Na manhã de ontem, uma equipe do OSG foi até o Pacheco para procurar possíveis vítimas, mas moradores e comerciantes do bairro alegavam apenas que sabiam do caso e que ouviram falar que o rapaz estaria roubando na região, mas ninguém tinha o visto antes.

Vários casos na cidade nos últimos três anos

A agressão foi registrada na central de flagrantes da 74ªDP (Alcântara) e até o início da tarde de ontem, nenhuma pessoa havia comparecido à delegacia para reconhecer o rapaz como autor de algum assalto. O caso será encaminhado para a 75ªDP (Rio do Ouro), que irá investigar o crime e analisar o vídeo para tentar identificar os agressores.

Recordando - Esse caso não é o primeiro em São Gonçalo. Em junho do ano passado, Francisco Sérgio Mendes Rocha, de 34 anos, foi morto por um grupo de 10 pessoas no Barro Vermelho, a pauladas e pedras, além de golpes de tijolos e paralelepípedos. Kôka, como era conhecido pelos amigos, foi perseguido por aproximadamente 1 km pelo agressores, que o acusavam de praticar pequenos furtos no bairro. Na época, O SÃO GONÇALO contou sua história (http://www.osaogoncalo.com.br/policia/15924/uma-historia-sob-pedras ).

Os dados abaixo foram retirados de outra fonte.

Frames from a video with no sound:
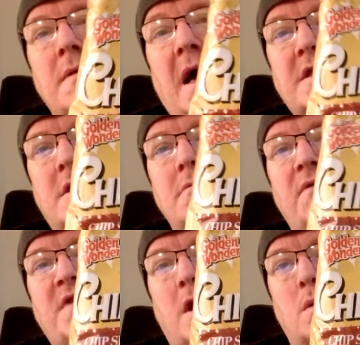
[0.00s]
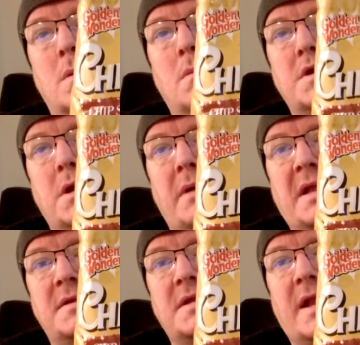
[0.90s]
That's the review we're
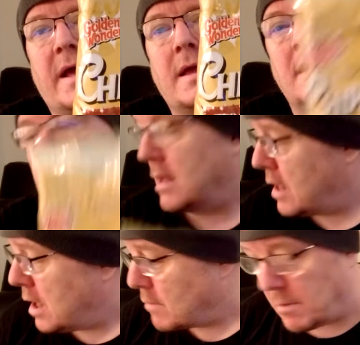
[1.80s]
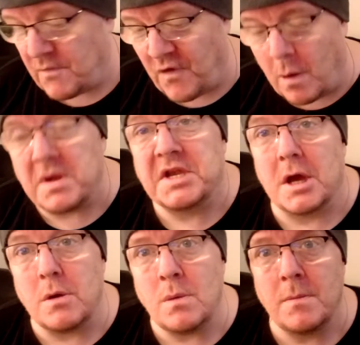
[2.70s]
doing today. But before we
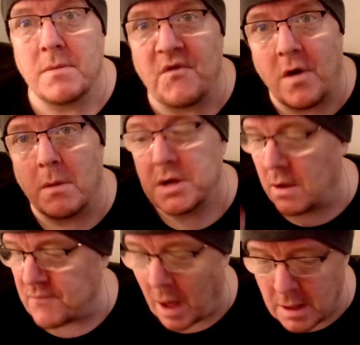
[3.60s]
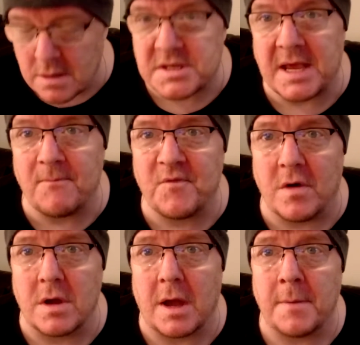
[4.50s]
do, I've got a little tip
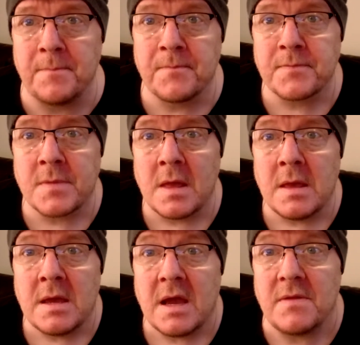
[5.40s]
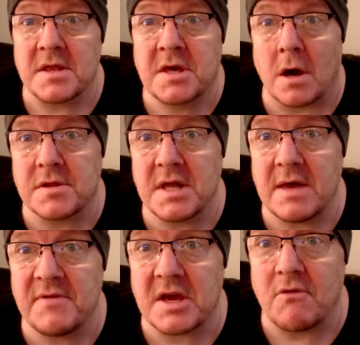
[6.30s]
for you in this cost of
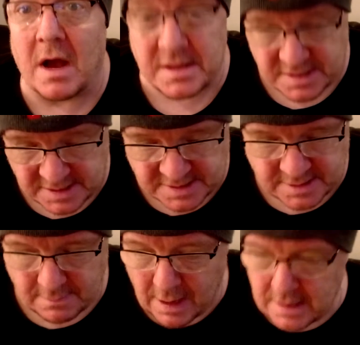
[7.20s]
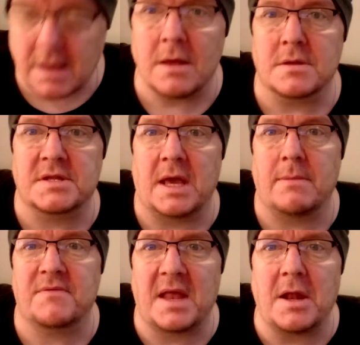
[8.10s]
living crisis. Right, little
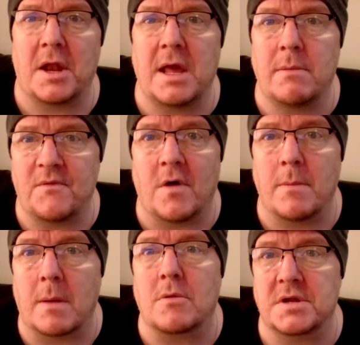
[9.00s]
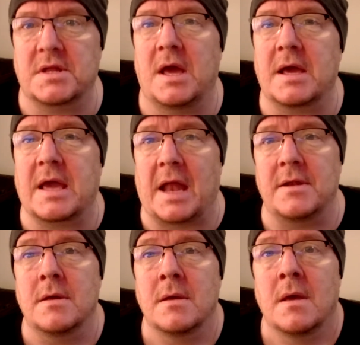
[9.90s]
tip. I said it on here before, but I'm going to say it again
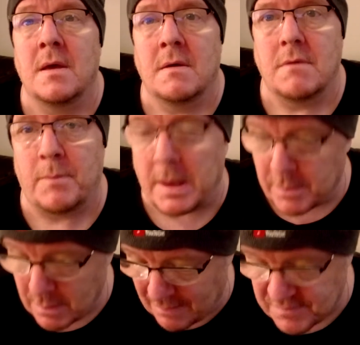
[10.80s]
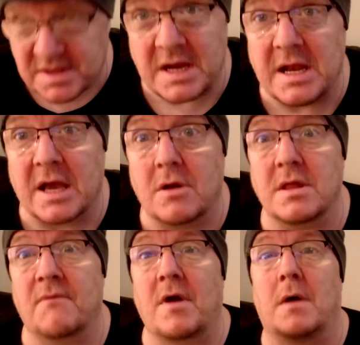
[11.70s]
for people who haven't seen it,
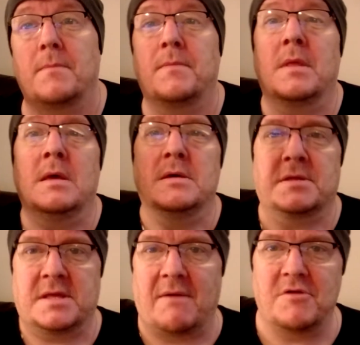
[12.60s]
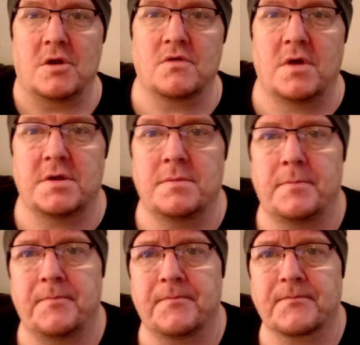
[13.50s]
because I've got
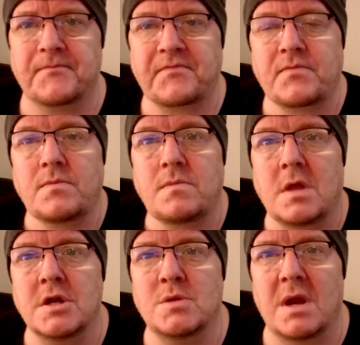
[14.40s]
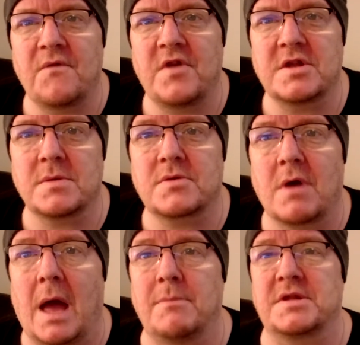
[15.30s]
723
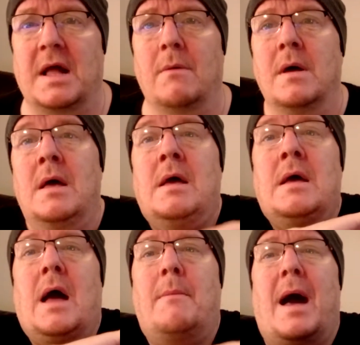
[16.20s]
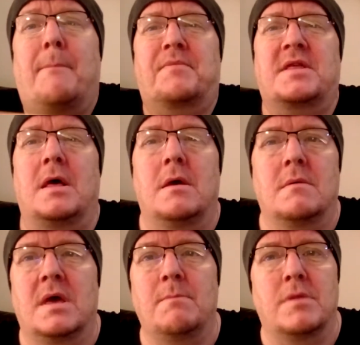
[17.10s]
subscribers now. I'm
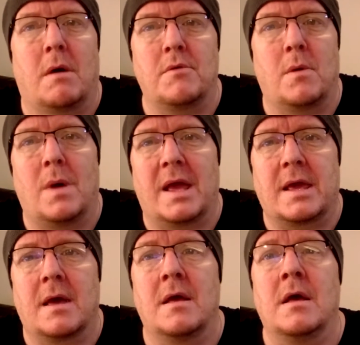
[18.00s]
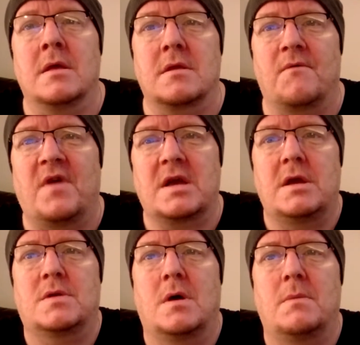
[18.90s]
absolutely blown away. So thank
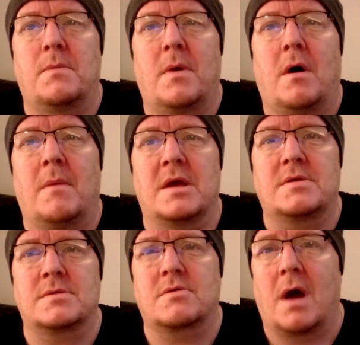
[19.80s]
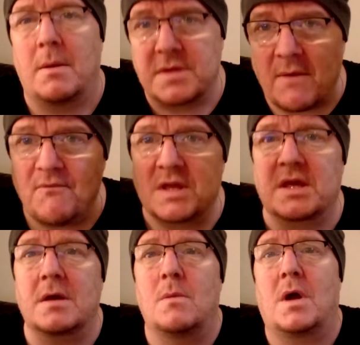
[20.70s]
you to all my subscribers, every
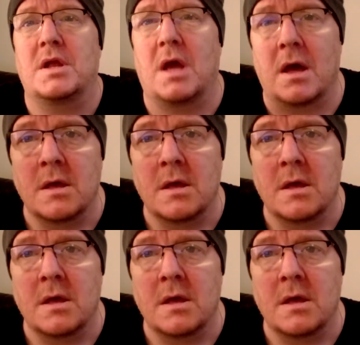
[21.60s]
single one of you,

Também em 2016, um homem que não teve o nome divulgado pela polícia foi espancado e arrastado pelas calçadas da Rua Marcos Costa, no Jardim Catarina. Segundo testemunhas, ele tentou fugir dos algozes, que o alcançaram e o espancaram até a morte. Também no Jardim Catarina, em fevereiro de 2014, Magno Nogueira da Conceição teve mãos e pés amarrados por cordas, e foi obrigado a desfilar por diversas ruas do bairro.

Brasil é campeão mundial de casos de linchamentos

De acordo com uma pesquisa do Núcleo de Estudos da Violência da Universidade de São Paulo (USP), que estudou casos de linchamento no Brasil de 1980 a 2006, o Brasil é o país que mais pratica esse tipo de crime no mundo, registrando 2.579 casos durante o período analisado. Desses, somente 1.150 sobreviveram ao espancamento. O Rio aparece em segundo lugar no ranking nacional, com 204 ações de justiceiros.

O campeão é São Paulo, com 568 casos. O levantamento feito pelo sociólogo José de Souza Martins, professor da USP, virou livro ‘Linchamentos - A Justiça Popular no Brasil’, publicado em 2015. Para Martins, são vários os fatores que fomentam os linchamentos. “No geral, a indignação súbita por ato violento que alcance pessoa frágil, inocente ou indefesa é um dos motivos. Mas a predisposição para linchar vem de uma consciência social e do senso comum de que as instituições não funcionam, a polícia demora e a Justiça é lenta e complacente”, explica o sociólogo no livro.

Para especialista, descrença nas instituições e motivação

Para Klarissa Platero, professora do Departamento de Segurança Pública da UFF, a descrença nas instituições, principalmente em órgãos da Justiça, e a certeza de impunidade são as duas grandes questões de casos de linchamentos.

“O que tem que ser feito é identificar as pessoas que participam dessas ações. Porque é pela ideia de anonimato por se tratar de ações em grupo que esses casos acontecem. Aí as pessoas vão perceber que não, que existe sim uma reposta da Justiça”.